RECORD SET:
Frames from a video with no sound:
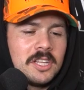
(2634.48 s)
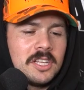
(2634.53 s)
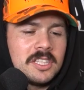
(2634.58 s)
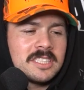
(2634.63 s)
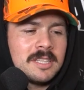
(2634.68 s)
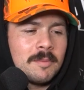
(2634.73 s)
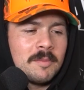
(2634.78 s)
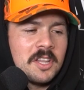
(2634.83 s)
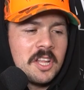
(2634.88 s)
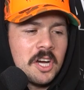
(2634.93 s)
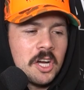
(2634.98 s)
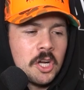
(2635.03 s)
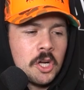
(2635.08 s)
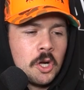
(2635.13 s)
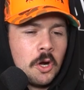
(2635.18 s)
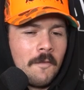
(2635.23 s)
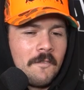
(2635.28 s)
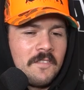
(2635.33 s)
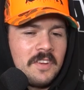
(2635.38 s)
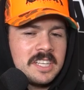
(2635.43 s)
Some of the
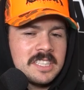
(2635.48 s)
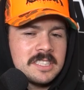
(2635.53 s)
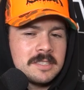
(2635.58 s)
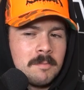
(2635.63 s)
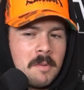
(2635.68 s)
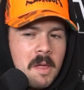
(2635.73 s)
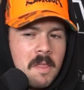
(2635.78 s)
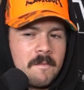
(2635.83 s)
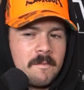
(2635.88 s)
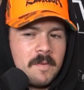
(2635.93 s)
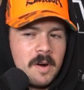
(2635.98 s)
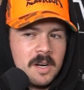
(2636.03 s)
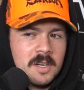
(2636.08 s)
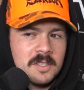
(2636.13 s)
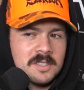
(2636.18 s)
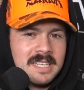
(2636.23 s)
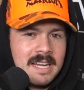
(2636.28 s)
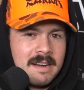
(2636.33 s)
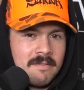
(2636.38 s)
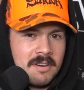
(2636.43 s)
goofiest
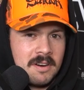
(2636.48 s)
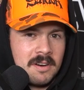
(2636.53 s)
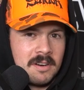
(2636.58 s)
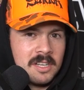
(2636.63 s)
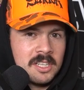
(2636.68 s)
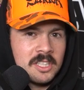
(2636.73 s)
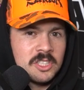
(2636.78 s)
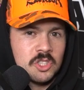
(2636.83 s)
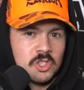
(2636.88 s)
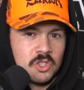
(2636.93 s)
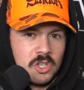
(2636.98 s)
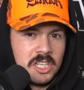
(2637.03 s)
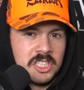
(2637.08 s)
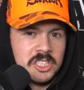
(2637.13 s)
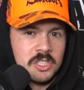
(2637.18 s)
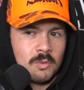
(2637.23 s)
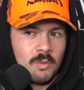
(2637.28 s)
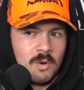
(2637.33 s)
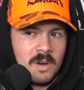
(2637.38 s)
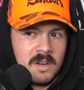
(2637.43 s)
motherfuckers ever,
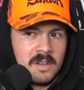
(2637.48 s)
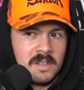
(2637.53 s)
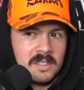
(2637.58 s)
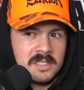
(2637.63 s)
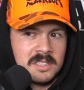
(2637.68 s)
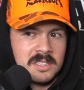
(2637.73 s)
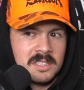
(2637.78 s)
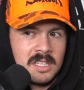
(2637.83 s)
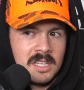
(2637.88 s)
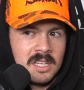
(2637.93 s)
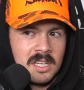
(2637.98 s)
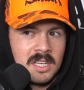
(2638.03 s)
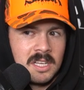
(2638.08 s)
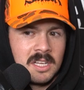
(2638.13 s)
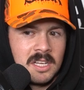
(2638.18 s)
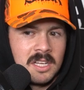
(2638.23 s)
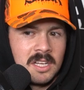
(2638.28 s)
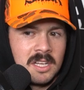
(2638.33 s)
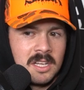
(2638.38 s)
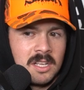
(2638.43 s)
construction workers,
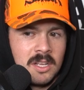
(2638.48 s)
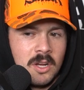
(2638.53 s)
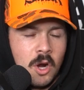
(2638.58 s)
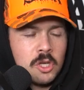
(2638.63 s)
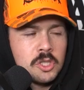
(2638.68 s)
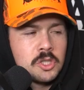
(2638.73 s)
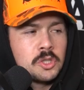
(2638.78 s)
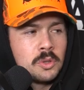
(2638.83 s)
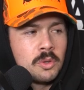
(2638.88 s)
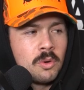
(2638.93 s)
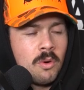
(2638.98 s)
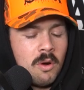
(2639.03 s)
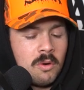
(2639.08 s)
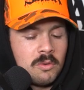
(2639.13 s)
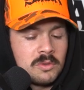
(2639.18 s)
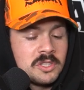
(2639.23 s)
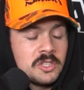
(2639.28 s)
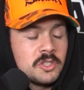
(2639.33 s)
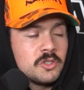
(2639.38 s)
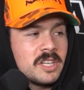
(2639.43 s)
are too
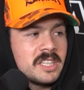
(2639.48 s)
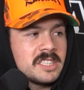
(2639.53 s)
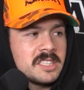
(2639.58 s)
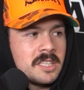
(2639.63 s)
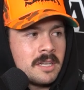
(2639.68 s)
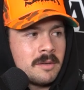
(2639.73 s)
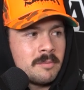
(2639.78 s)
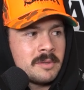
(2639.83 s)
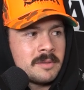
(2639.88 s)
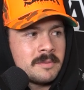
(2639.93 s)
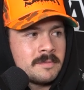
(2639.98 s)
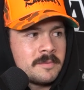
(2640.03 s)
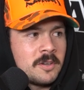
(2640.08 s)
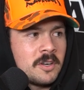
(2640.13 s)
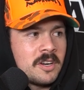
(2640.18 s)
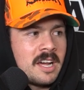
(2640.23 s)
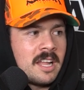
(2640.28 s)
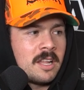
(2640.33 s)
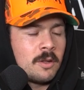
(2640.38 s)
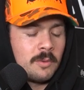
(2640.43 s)
grown to dress up
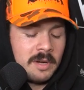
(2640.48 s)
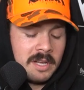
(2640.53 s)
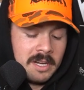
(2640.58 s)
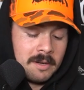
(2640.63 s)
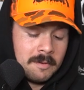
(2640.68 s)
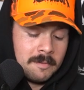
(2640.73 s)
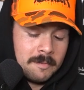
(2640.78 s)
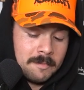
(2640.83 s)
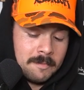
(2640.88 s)
on Halloween.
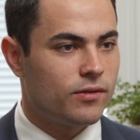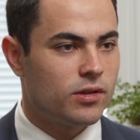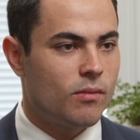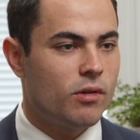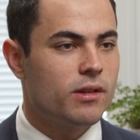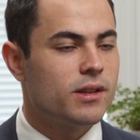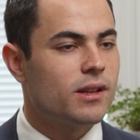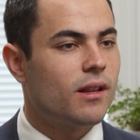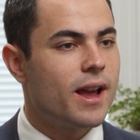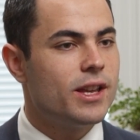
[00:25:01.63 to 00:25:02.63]
If someone
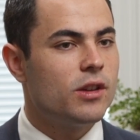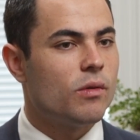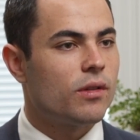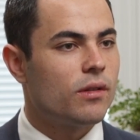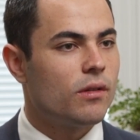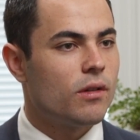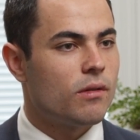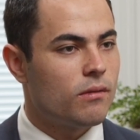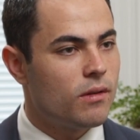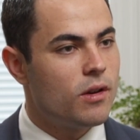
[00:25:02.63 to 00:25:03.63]
doesn't like you
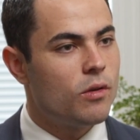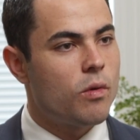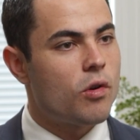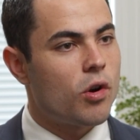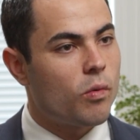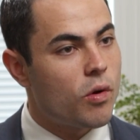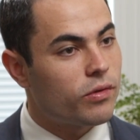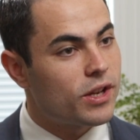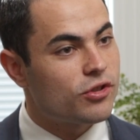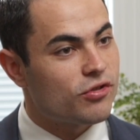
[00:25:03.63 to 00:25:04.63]
or quote
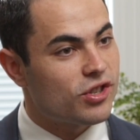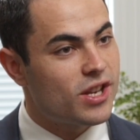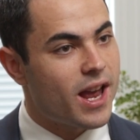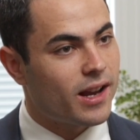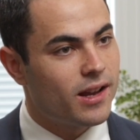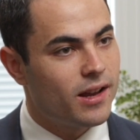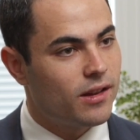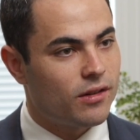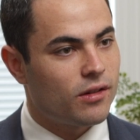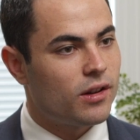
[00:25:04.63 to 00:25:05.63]
unquote thinks you're sick,
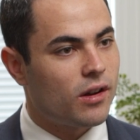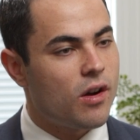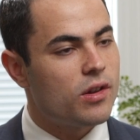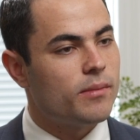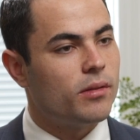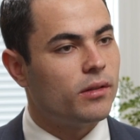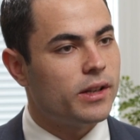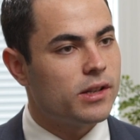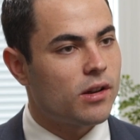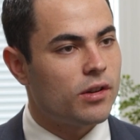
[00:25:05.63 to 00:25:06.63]
they're going to call the
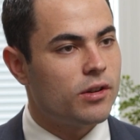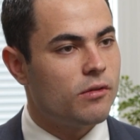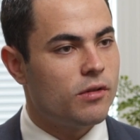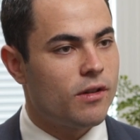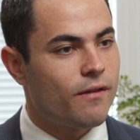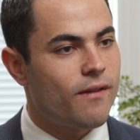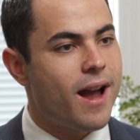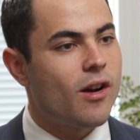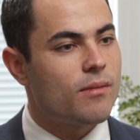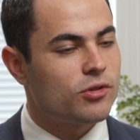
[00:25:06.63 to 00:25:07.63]
police on you. Your
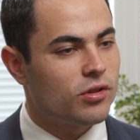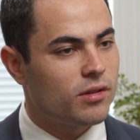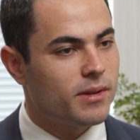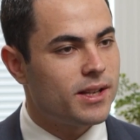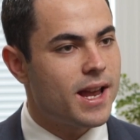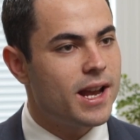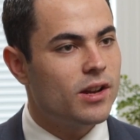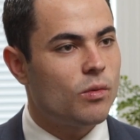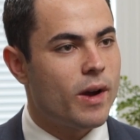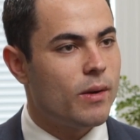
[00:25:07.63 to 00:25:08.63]
firearms are going to be
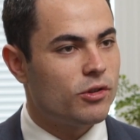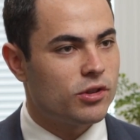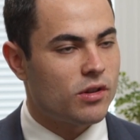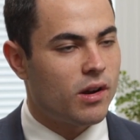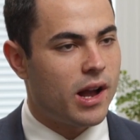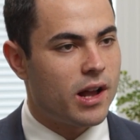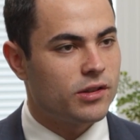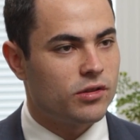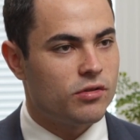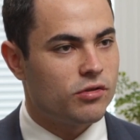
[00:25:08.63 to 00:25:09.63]
taken away, which is
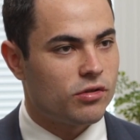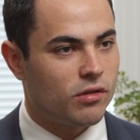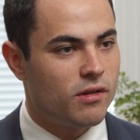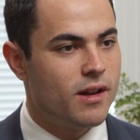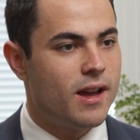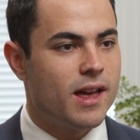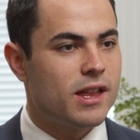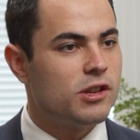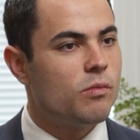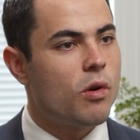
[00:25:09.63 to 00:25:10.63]
unconstitutional.
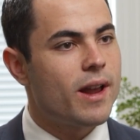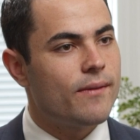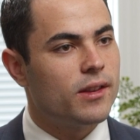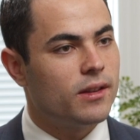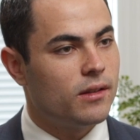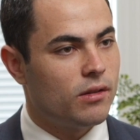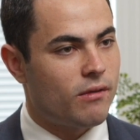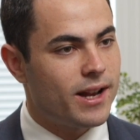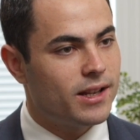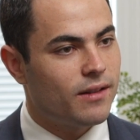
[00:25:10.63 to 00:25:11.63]
And then you won't have the
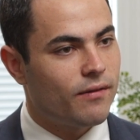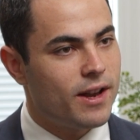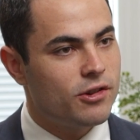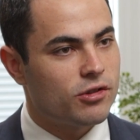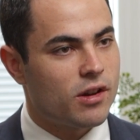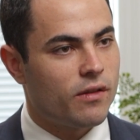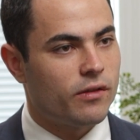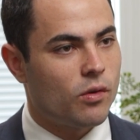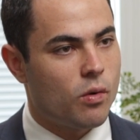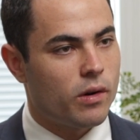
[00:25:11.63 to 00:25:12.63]
right to defend yourself
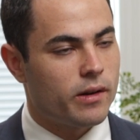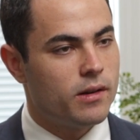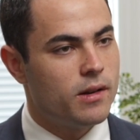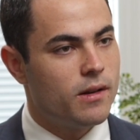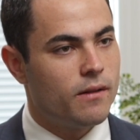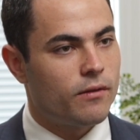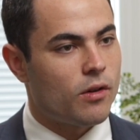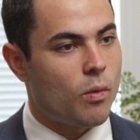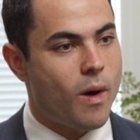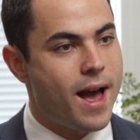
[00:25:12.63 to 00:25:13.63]
in court
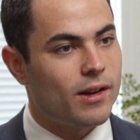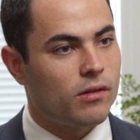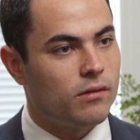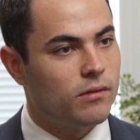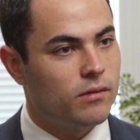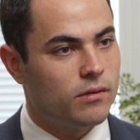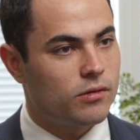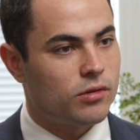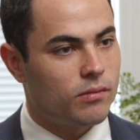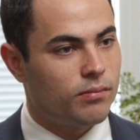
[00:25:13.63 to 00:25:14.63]
for a while.
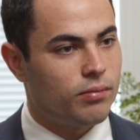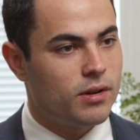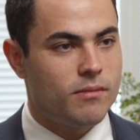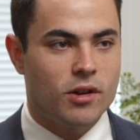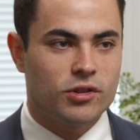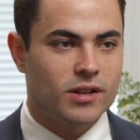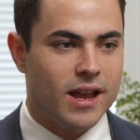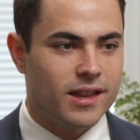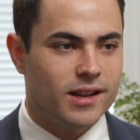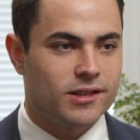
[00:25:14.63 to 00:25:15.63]
So pretty much,
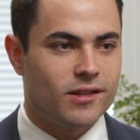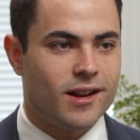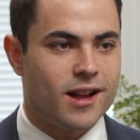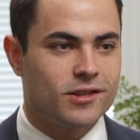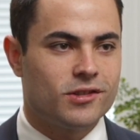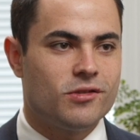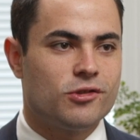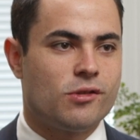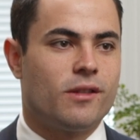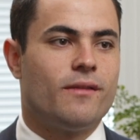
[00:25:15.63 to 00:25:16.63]
I think it's
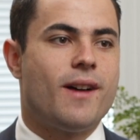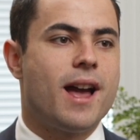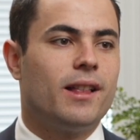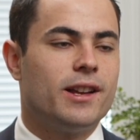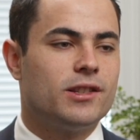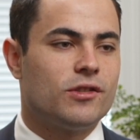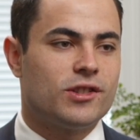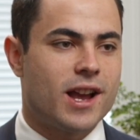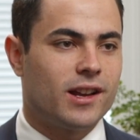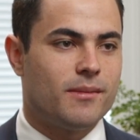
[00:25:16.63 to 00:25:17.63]
unconstitutional and it violates our
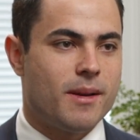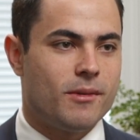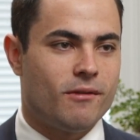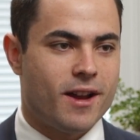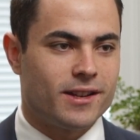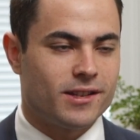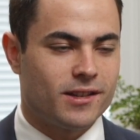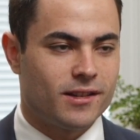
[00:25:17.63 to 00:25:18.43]
Second Amendment rights.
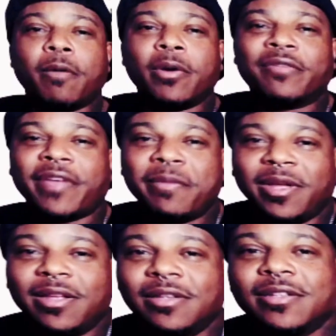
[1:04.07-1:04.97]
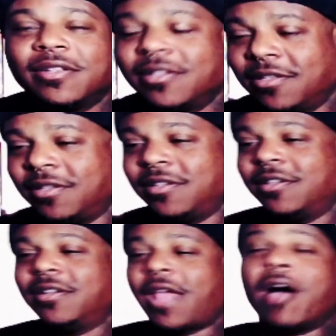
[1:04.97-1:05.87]
motivate me.
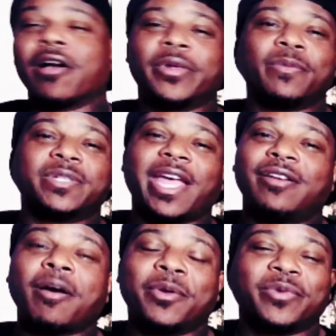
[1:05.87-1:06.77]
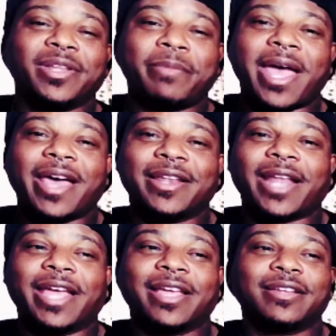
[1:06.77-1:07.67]
The algorithm was hating on me really bad and
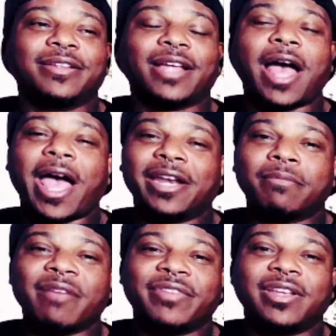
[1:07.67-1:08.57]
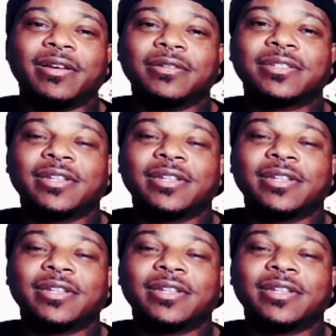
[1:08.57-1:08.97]
like hiding my videos,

TASK DESCRIPTION:
Each line from the start of the entries above through the line with "(2635.78 s)" should be duplicated exactly, leaving out the pictures.

ANSWER SECTION:
Frames from a video with no sound:
(2634.48 s)
(2634.53 s)
(2634.58 s)
(2634.63 s)
(2634.68 s)
(2634.73 s)
(2634.78 s)
(2634.83 s)
(2634.88 s)
(2634.93 s)
(2634.98 s)
(2635.03 s)
(2635.08 s)
(2635.13 s)
(2635.18 s)
(2635.23 s)
(2635.28 s)
(2635.33 s)
(2635.38 s)
(2635.43 s)
Some of the
(2635.48 s)
(2635.53 s)
(2635.58 s)
(2635.63 s)
(2635.68 s)
(2635.73 s)
(2635.78 s)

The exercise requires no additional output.